Not all of us are good with taking DOGE to the moon and then crash landing all our investments the next day. Chasing calm a little while growing your assets has the most value proposition if you ask us. This is where Fixed Deposits - FDs and Gold come in. Let us explore the difference between these 2 investments in this blog.
The age-old, traditionally important method of investing still stands its ground as a low-risk option. Gold, especially in today’s time, provides so many investment avenues. Gone are the days when all you bought was Jewelry today; you can buy Gold in the form of Digital Gold, Gold ETFs and Sovereign Gold Bonds. Gold is always considered a safe option to invest money, considering it counters the market volatility well and helps wealth in the long run.
Fixed Deposits are financial instruments that guarantee a fixed return on your money on maturity. These FDs are offerings by Banks and NBFCs (Bank type Institutions). With Fixed Deposits, you lock in your money with the Bank for a period, which earns you interest. FDs are likely to give you higher returns than your savings account, as well as many other advantages such as loan collateral and wealth creation over the long term. In the 1990s, FDs were thought to be a good investment option. But we are three decades ahead now, and declining interest rates and rising inflation have made them an unpopular choice among the younger generation.
|Fixed Deposits (FDs)||Gold|
|Risk Profile||A fixed-income instrument, FDs offer low risk and no volatility.||Low Risk. Still, there is volatility due to economic factors.|
|Return on Investment||8% compounded annual growth over the past 30 years. (Today maximum rate of return is 5.4%)||9.8% yearly growth over the past 30 years.|
|Liquidity||FDs are dependent on tenure.

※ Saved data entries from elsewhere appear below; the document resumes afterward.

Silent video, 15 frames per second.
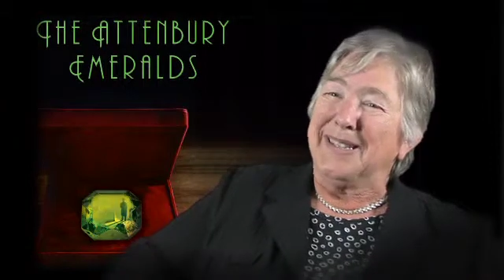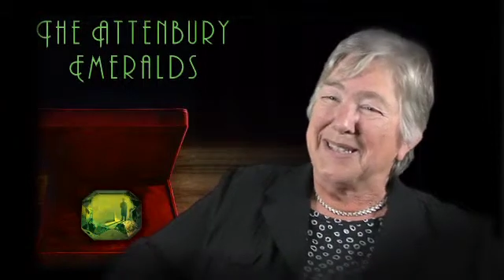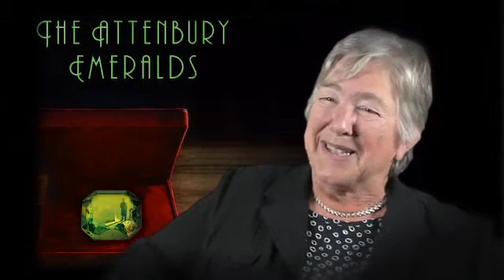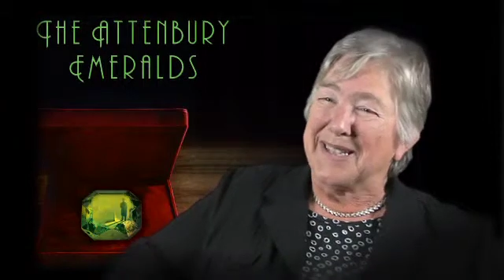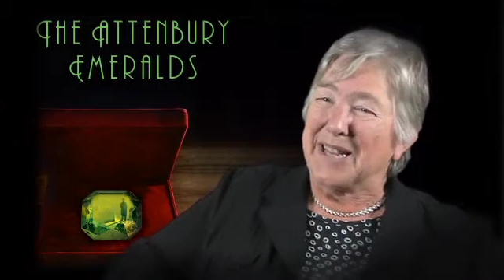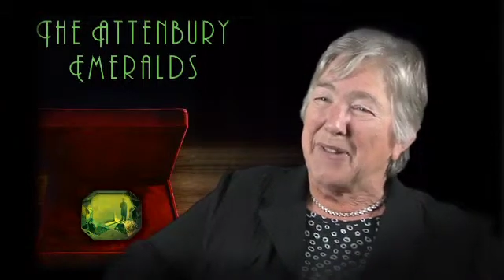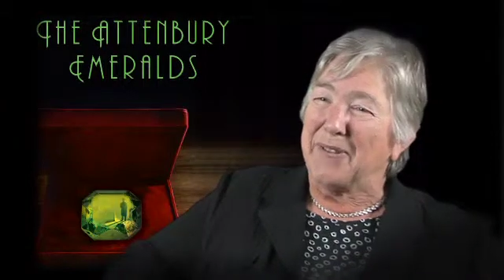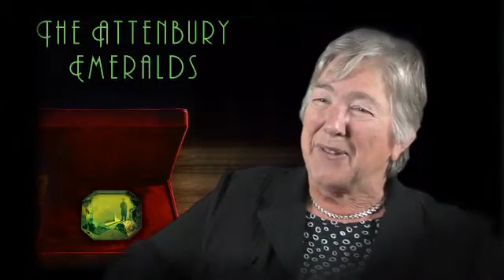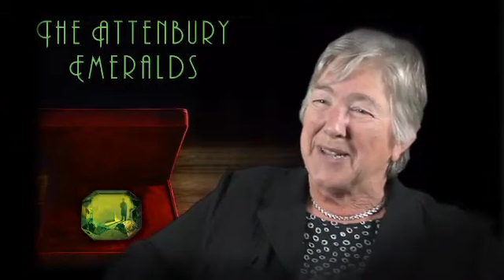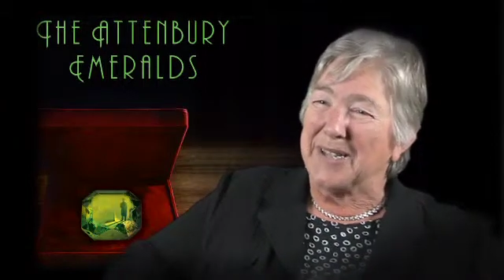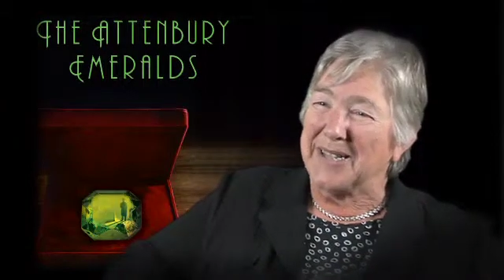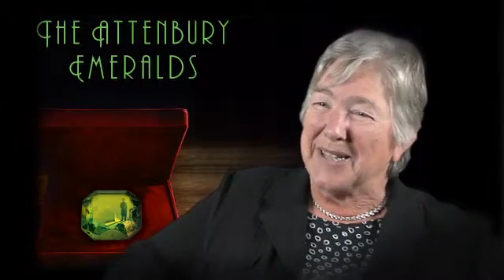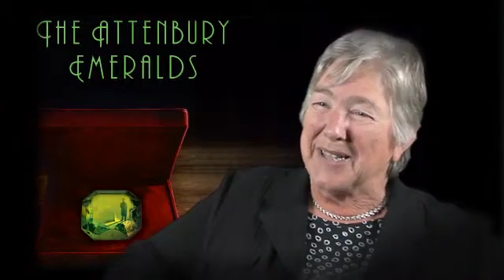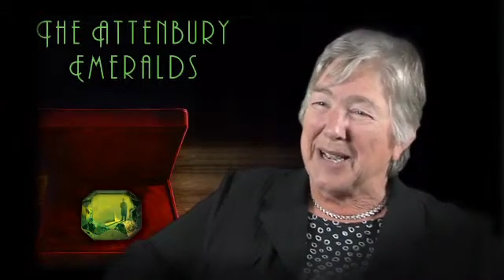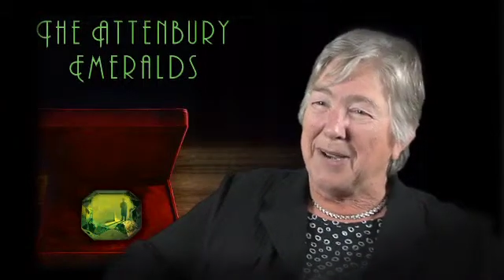Since I
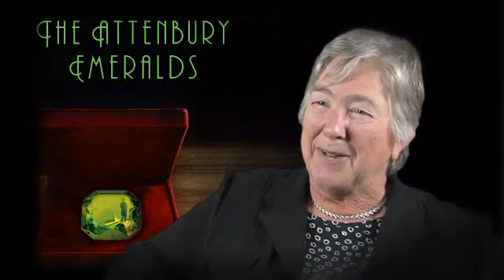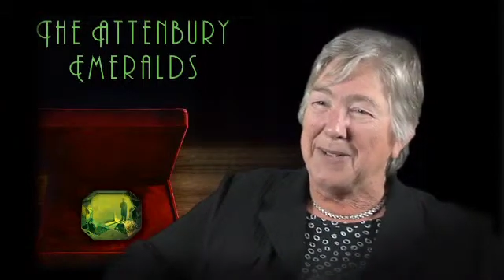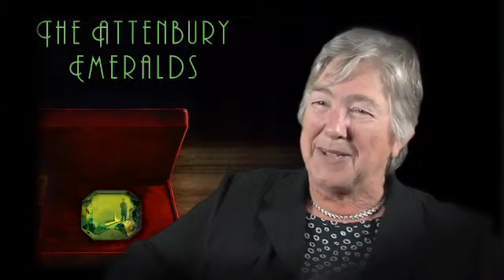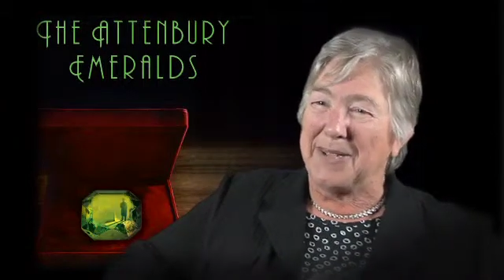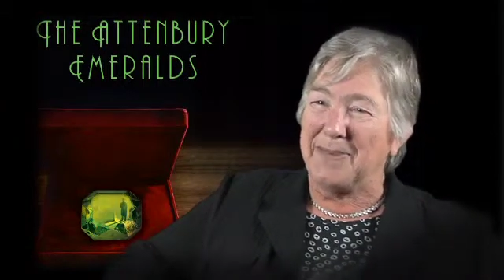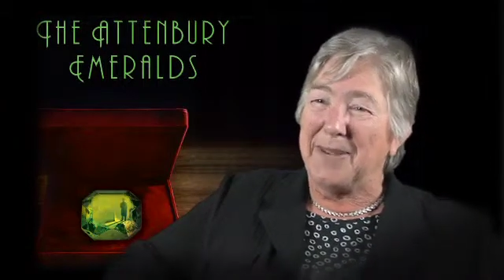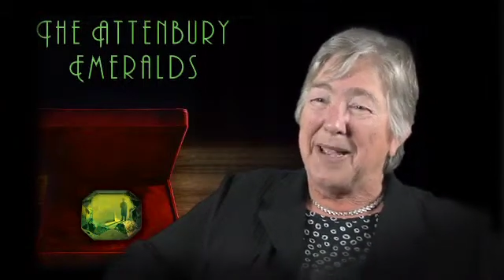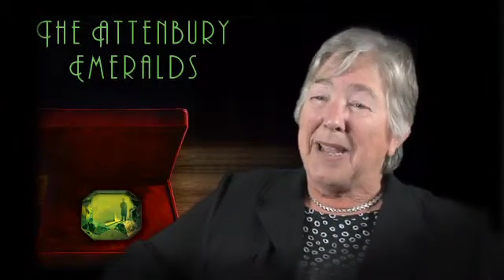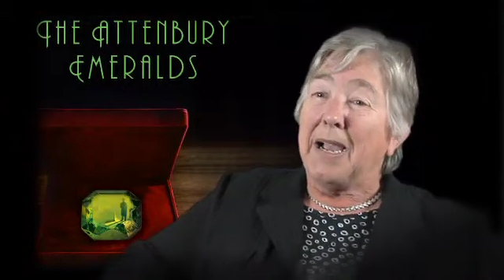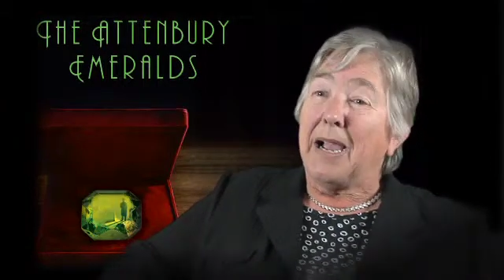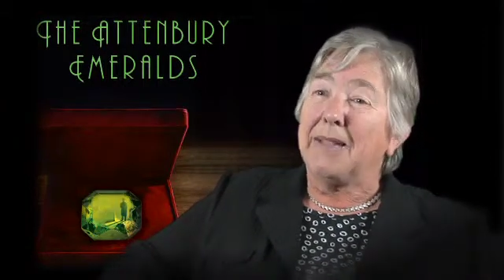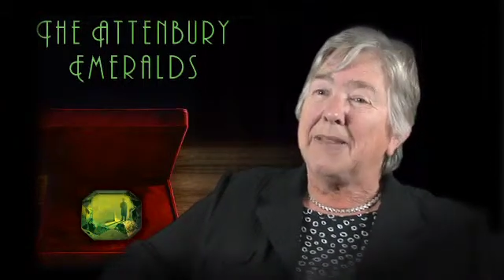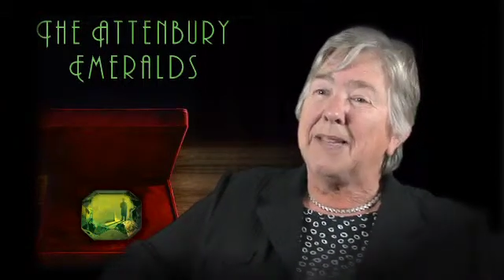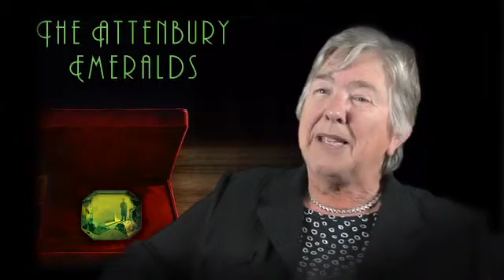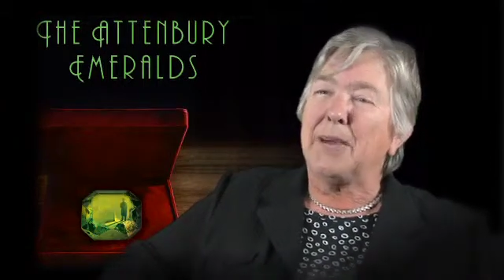first encountered him,
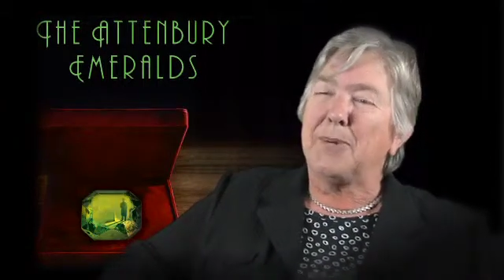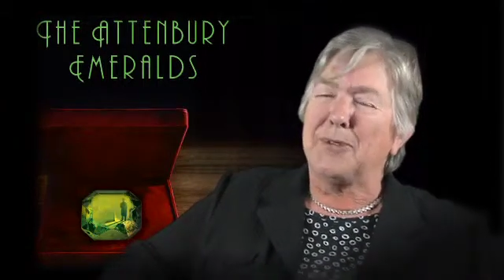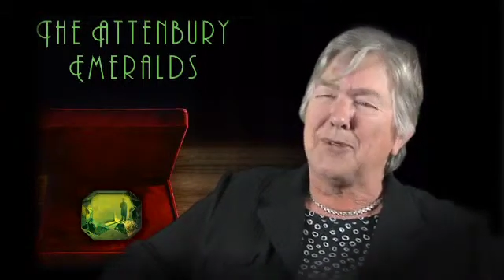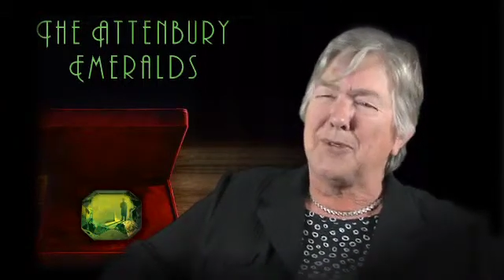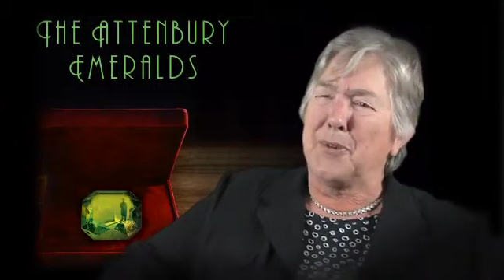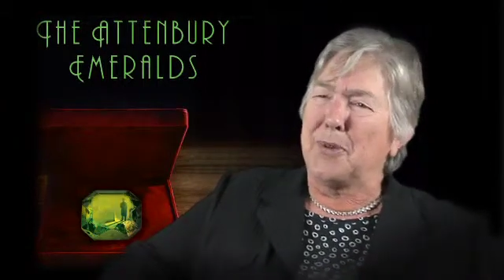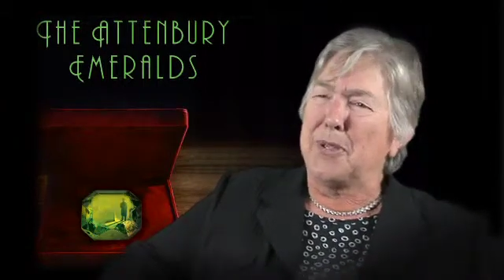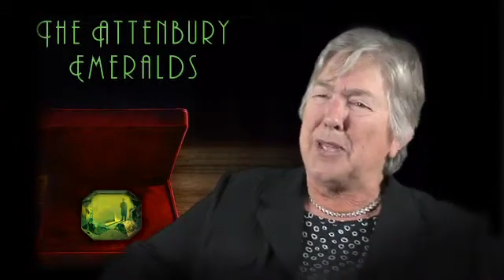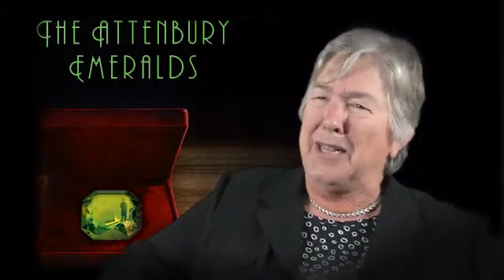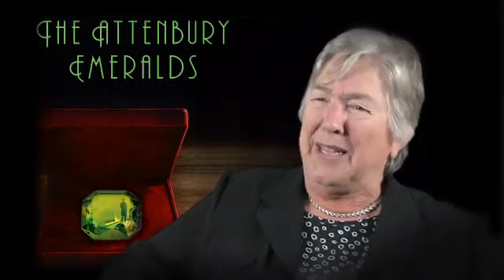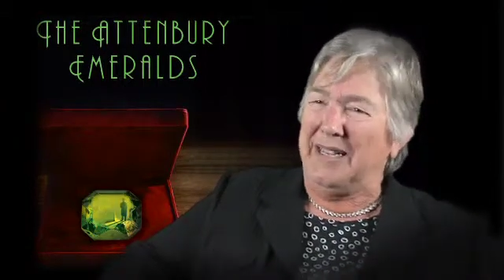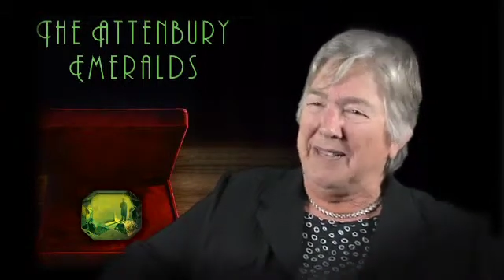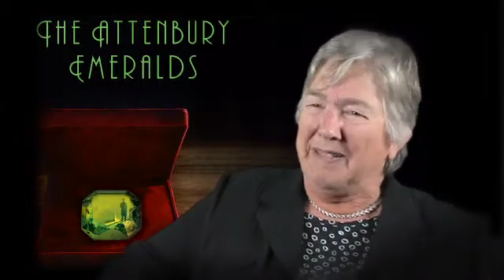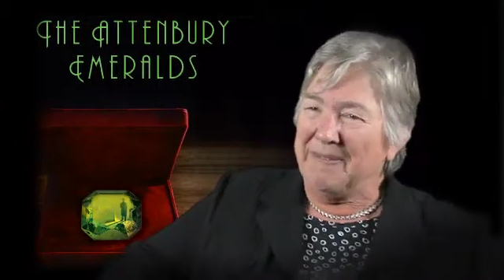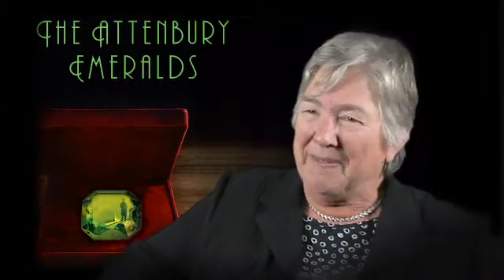I think I was
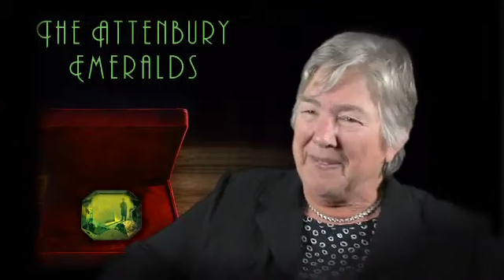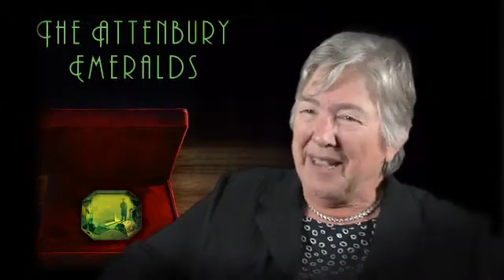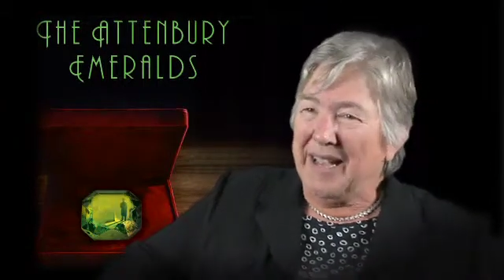14,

Still, it can be withdrawn by incurring some charges.||With the innovation of Digital Gold and Gold ETF, it has much more liquidity than FDs.|
|Wealth Creation||FDs are not known to create wealth over the long run, but you will get guaranteed returns on your deposit.||Gold is not for wealth creation, it’s an asset which provides a safe barrier against volatility in the Economic market. Gold builds value over a very long time.|
|Taxes||FD gains are taxed as per your Income Slab.||Profits from Gold are coined under ‘Capital Gains’ and have Indexation benefits.|
|Loan against Investment||Most banks provide loans against 90% of the value of FDs at a nominal Interest Rate.||Physical Gold, Digital Gold and even SGBs can get you loans against your investment.|
Well, we hope this lets you make an informed decision. Investing in FDs can help you get guaranteed and secure returns. With Gold, you can generate wealth in the long term while saving taxes.
Now, if Gold attracts you more, then be sure to check out Spenny, which can invest in Gold automatically every time you spend online.
Inflation, in simple terms, is goods and services getting expensive. The idea with INvesting your money should be to generate more returns than Inflation so that your money will still be valuable later.
With the nature of Gold as an Asset, ideally, one should invest at least 10% of their investment portfolio into Gold. It can be anything, Digital Gold, SGBs or even Gold ETFs.